Activity
Reproduce the entries exactly. Omit none of them.

Study material

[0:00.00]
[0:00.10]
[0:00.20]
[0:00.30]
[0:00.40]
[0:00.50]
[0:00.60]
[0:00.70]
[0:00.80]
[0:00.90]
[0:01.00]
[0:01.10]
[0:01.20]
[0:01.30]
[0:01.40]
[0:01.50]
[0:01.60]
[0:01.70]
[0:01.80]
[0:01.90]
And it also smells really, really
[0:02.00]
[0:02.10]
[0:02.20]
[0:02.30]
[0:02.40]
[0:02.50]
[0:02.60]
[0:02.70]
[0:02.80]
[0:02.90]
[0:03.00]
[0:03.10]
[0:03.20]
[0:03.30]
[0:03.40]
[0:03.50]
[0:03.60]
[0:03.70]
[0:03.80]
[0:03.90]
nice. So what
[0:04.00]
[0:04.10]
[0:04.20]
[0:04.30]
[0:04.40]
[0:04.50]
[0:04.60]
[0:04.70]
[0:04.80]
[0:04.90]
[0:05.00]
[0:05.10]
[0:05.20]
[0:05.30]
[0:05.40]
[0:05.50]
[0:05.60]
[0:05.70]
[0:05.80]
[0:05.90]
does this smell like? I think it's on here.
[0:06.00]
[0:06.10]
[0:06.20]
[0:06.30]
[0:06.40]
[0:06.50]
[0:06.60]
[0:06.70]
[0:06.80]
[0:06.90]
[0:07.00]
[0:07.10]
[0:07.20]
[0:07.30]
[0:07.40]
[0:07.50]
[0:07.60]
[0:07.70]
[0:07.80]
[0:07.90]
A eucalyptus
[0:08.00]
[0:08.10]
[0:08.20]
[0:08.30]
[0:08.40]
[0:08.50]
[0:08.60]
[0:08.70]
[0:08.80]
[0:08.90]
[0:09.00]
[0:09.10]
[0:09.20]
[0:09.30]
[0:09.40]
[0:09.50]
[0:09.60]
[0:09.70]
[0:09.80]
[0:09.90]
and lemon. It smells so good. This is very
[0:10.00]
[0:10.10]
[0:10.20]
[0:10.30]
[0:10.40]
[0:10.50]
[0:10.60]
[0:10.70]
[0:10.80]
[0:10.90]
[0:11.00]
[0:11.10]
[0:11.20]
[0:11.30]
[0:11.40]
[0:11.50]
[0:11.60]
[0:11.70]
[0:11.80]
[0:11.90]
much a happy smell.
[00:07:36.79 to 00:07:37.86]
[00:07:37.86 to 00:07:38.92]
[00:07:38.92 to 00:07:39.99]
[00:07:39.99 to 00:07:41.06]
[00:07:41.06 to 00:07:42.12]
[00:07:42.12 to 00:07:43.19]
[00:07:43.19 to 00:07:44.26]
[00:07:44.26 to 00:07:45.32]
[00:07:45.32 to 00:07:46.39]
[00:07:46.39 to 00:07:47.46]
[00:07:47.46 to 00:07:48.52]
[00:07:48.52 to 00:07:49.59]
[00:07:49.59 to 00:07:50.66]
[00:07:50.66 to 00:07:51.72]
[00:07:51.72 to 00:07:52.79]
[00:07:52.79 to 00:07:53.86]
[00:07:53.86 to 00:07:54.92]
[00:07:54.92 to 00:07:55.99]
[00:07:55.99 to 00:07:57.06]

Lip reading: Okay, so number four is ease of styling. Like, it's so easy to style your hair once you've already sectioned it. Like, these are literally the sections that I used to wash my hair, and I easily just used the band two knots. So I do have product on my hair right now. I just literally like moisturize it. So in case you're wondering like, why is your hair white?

Answer box
[0:00.00]
[0:00.10]
[0:00.20]
[0:00.30]
[0:00.40]
[0:00.50]
[0:00.60]
[0:00.70]
[0:00.80]
[0:00.90]
[0:01.00]
[0:01.10]
[0:01.20]
[0:01.30]
[0:01.40]
[0:01.50]
[0:01.60]
[0:01.70]
[0:01.80]
[0:01.90]
And it also smells really, really
[0:02.00]
[0:02.10]
[0:02.20]
[0:02.30]
[0:02.40]
[0:02.50]
[0:02.60]
[0:02.70]
[0:02.80]
[0:02.90]
[0:03.00]
[0:03.10]
[0:03.20]
[0:03.30]
[0:03.40]
[0:03.50]
[0:03.60]
[0:03.70]
[0:03.80]
[0:03.90]
nice. So what
[0:04.00]
[0:04.10]
[0:04.20]
[0:04.30]
[0:04.40]
[0:04.50]
[0:04.60]
[0:04.70]
[0:04.80]
[0:04.90]
[0:05.00]
[0:05.10]
[0:05.20]
[0:05.30]
[0:05.40]
[0:05.50]
[0:05.60]
[0:05.70]
[0:05.80]
[0:05.90]
does this smell like? I think it's on here.
[0:06.00]
[0:06.10]
[0:06.20]
[0:06.30]
[0:06.40]
[0:06.50]
[0:06.60]
[0:06.70]
[0:06.80]
[0:06.90]
[0:07.00]
[0:07.10]
[0:07.20]
[0:07.30]
[0:07.40]
[0:07.50]
[0:07.60]
[0:07.70]
[0:07.80]
[0:07.90]
A eucalyptus
[0:08.00]
[0:08.10]
[0:08.20]
[0:08.30]
[0:08.40]
[0:08.50]
[0:08.60]
[0:08.70]
[0:08.80]
[0:08.90]
[0:09.00]
[0:09.10]
[0:09.20]
[0:09.30]
[0:09.40]
[0:09.50]
[0:09.60]
[0:09.70]
[0:09.80]
[0:09.90]
and lemon. It smells so good. This is very
[0:10.00]
[0:10.10]
[0:10.20]
[0:10.30]
[0:10.40]
[0:10.50]
[0:10.60]
[0:10.70]
[0:10.80]
[0:10.90]
[0:11.00]
[0:11.10]
[0:11.20]
[0:11.30]
[0:11.40]
[0:11.50]
[0:11.60]
[0:11.70]
[0:11.80]
[0:11.90]
much a happy smell.
[00:07:36.79 to 00:07:37.86]
[00:07:37.86 to 00:07:38.92]
[00:07:38.92 to 00:07:39.99]
[00:07:39.99 to 00:07:41.06]
[00:07:41.06 to 00:07:42.12]
[00:07:42.12 to 00:07:43.19]
[00:07:43.19 to 00:07:44.26]
[00:07:44.26 to 00:07:45.32]
[00:07:45.32 to 00:07:46.39]
[00:07:46.39 to 00:07:47.46]
[00:07:47.46 to 00:07:48.52]
[00:07:48.52 to 00:07:49.59]
[00:07:49.59 to 00:07:50.66]
[00:07:50.66 to 00:07:51.72]
[00:07:51.72 to 00:07:52.79]
[00:07:52.79 to 00:07:53.86]
[00:07:53.86 to 00:07:54.92]
[00:07:54.92 to 00:07:55.99]
[00:07:55.99 to 00:07:57.06]

Lip reading: Okay, so number four is ease of styling. Like, it's so easy to style your hair once you've already sectioned it. Like, these are literally the sections that I used to wash my hair, and I easily just used the band two knots. So I do have product on my hair right now. I just literally like moisturize it. So in case you're wondering like, why is your hair white?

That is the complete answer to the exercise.